***** Material for this exercise *****

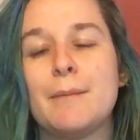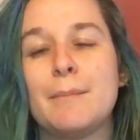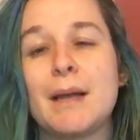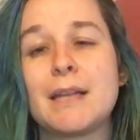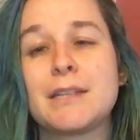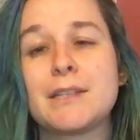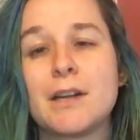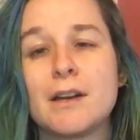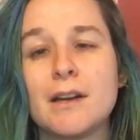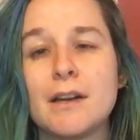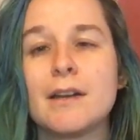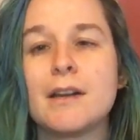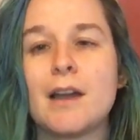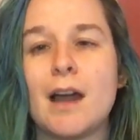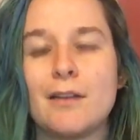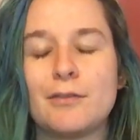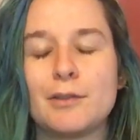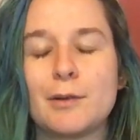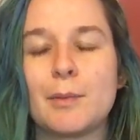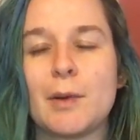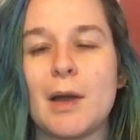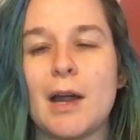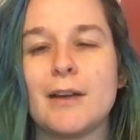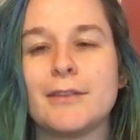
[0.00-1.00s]
I started a
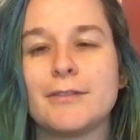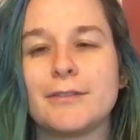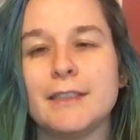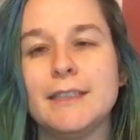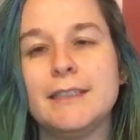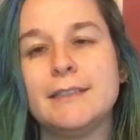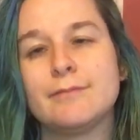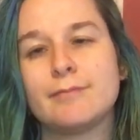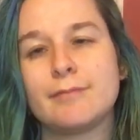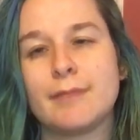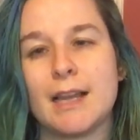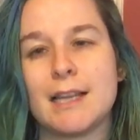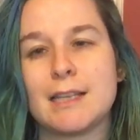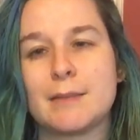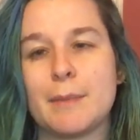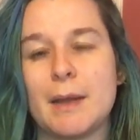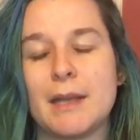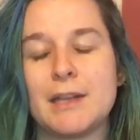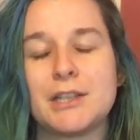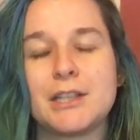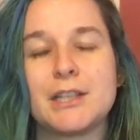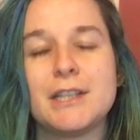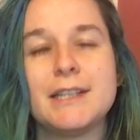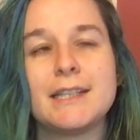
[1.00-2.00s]
not-for-profit, as
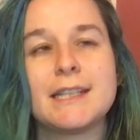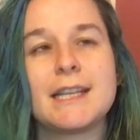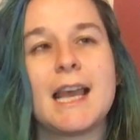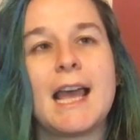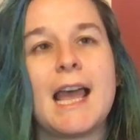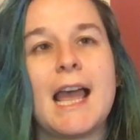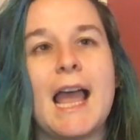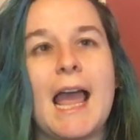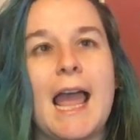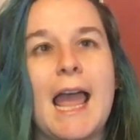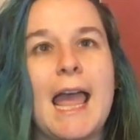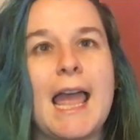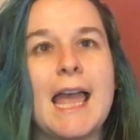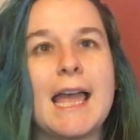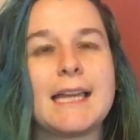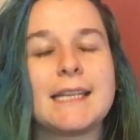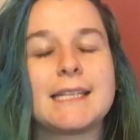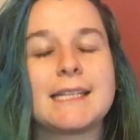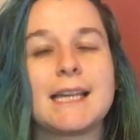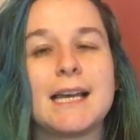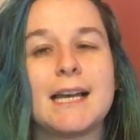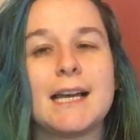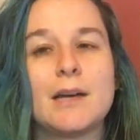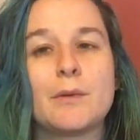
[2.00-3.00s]
mentioned,
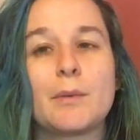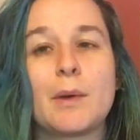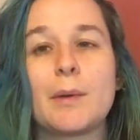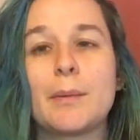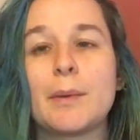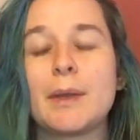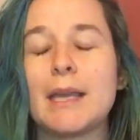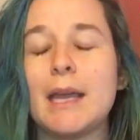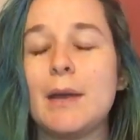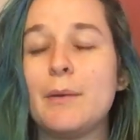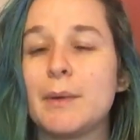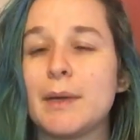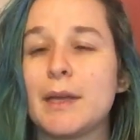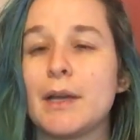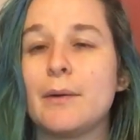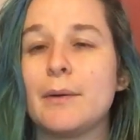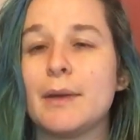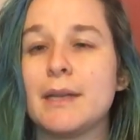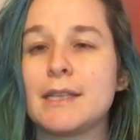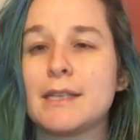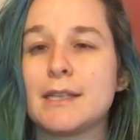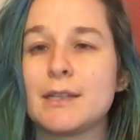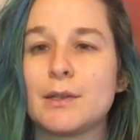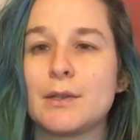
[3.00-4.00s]
and where we go
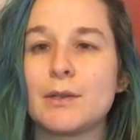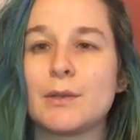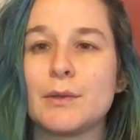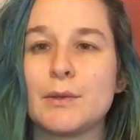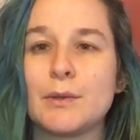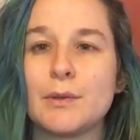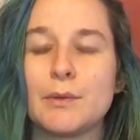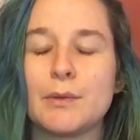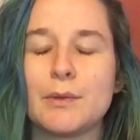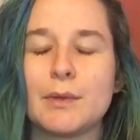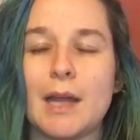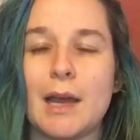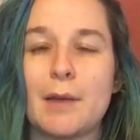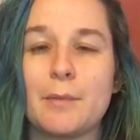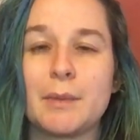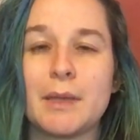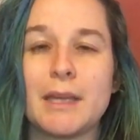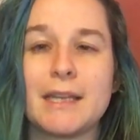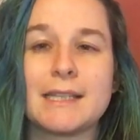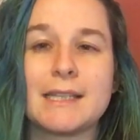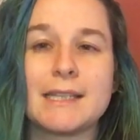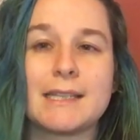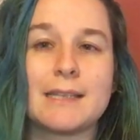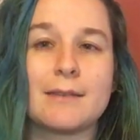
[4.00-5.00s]
into now
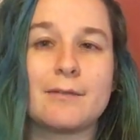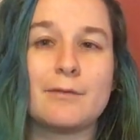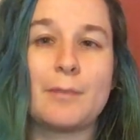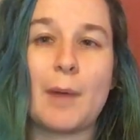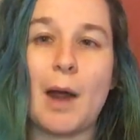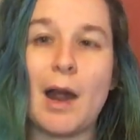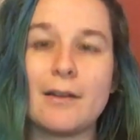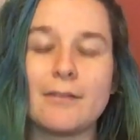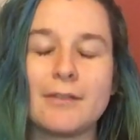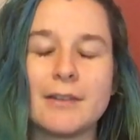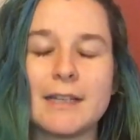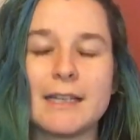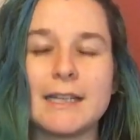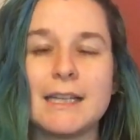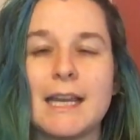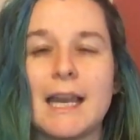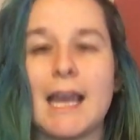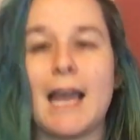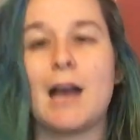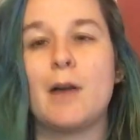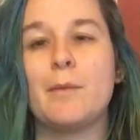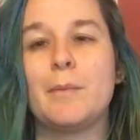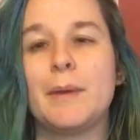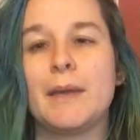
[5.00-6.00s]
places of poverty,
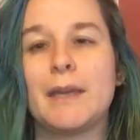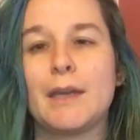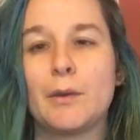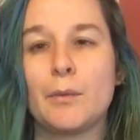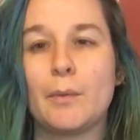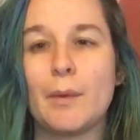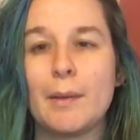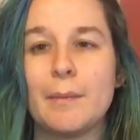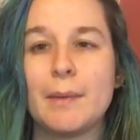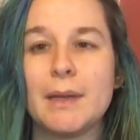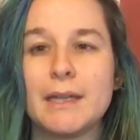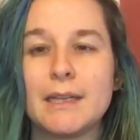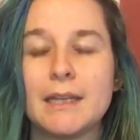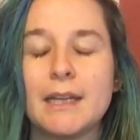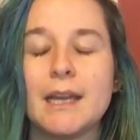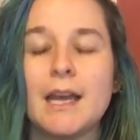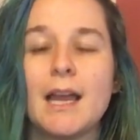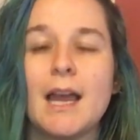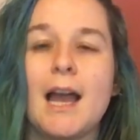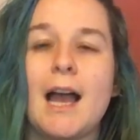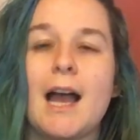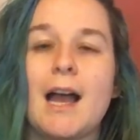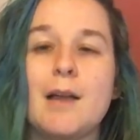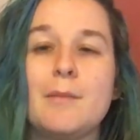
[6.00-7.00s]
helping women
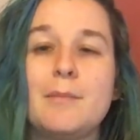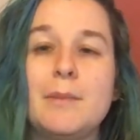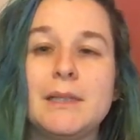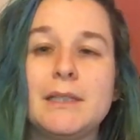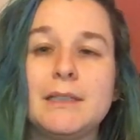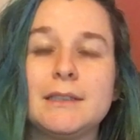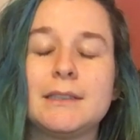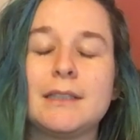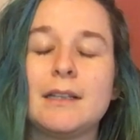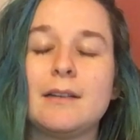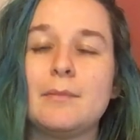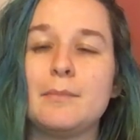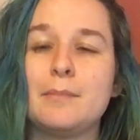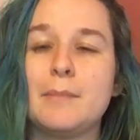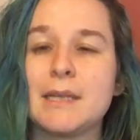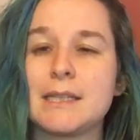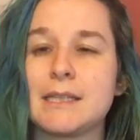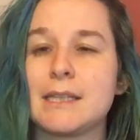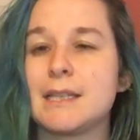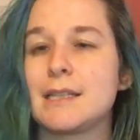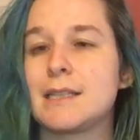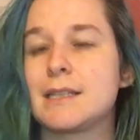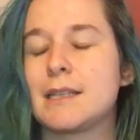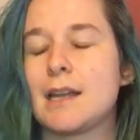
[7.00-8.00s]
build
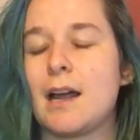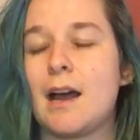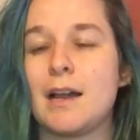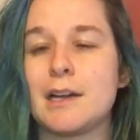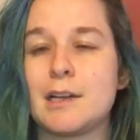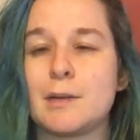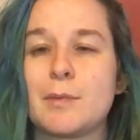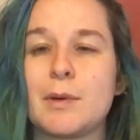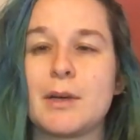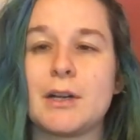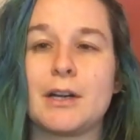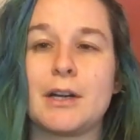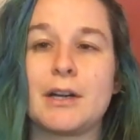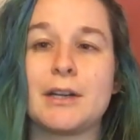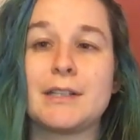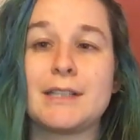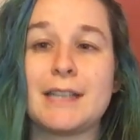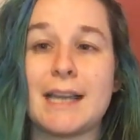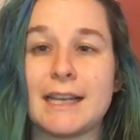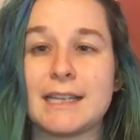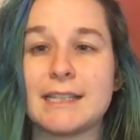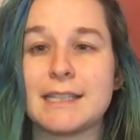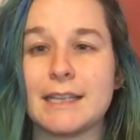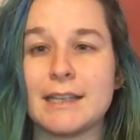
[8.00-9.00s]
business, entrepreneur,
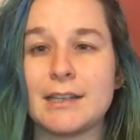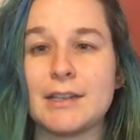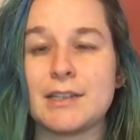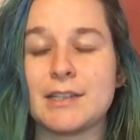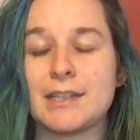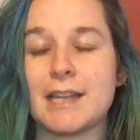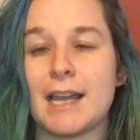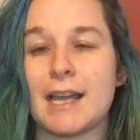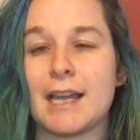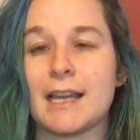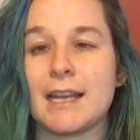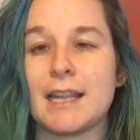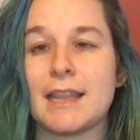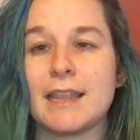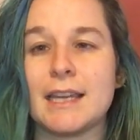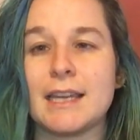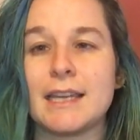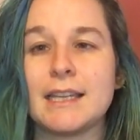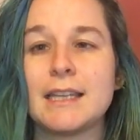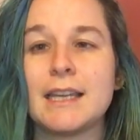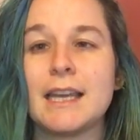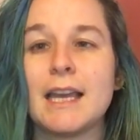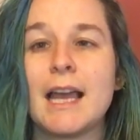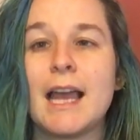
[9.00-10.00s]
tech skills, that kind of
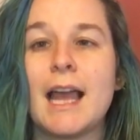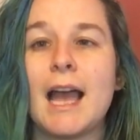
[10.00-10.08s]
thing.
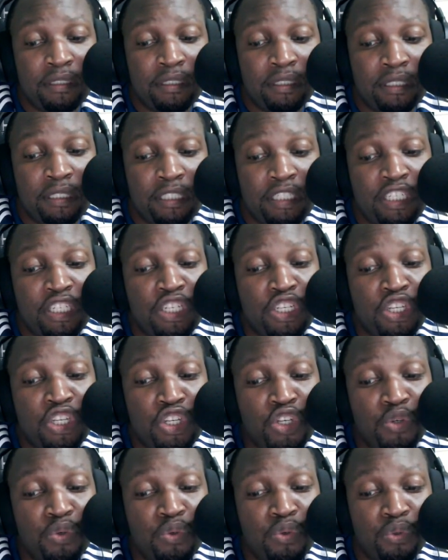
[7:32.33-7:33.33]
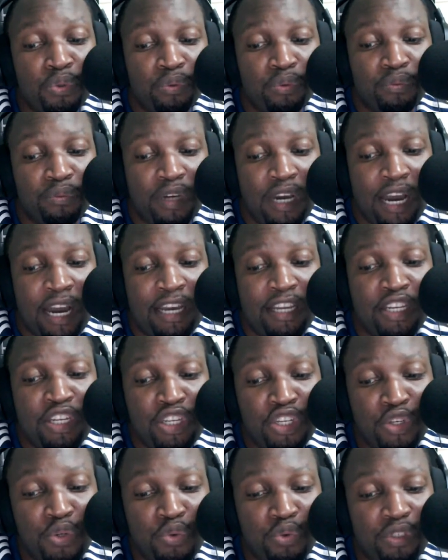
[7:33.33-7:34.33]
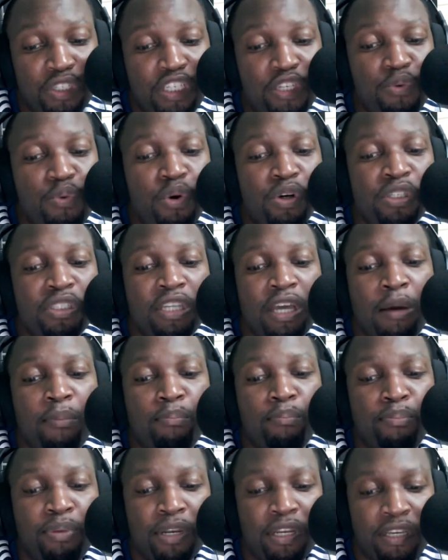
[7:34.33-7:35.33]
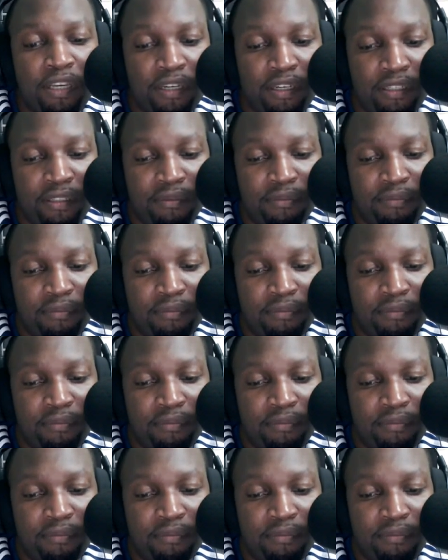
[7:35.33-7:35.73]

knew he was a player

*****

Task to complete:
Only the records, copied exactly and without pictures, should make up the answer.

Worked solution:
[0.00-1.00s]
I started a
[1.00-2.00s]
not-for-profit, as
[2.00-3.00s]
mentioned,
[3.00-4.00s]
and where we go
[4.00-5.00s]
into now
[5.00-6.00s]
places of poverty,
[6.00-7.00s]
helping women
[7.00-8.00s]
build
[8.00-9.00s]
business, entrepreneur,
[9.00-10.00s]
tech skills, that kind of
[10.00-10.08s]
thing.
[7:32.33-7:33.33]
[7:33.33-7:34.33]
[7:34.33-7:35.33]
[7:35.33-7:35.73]

knew he was a player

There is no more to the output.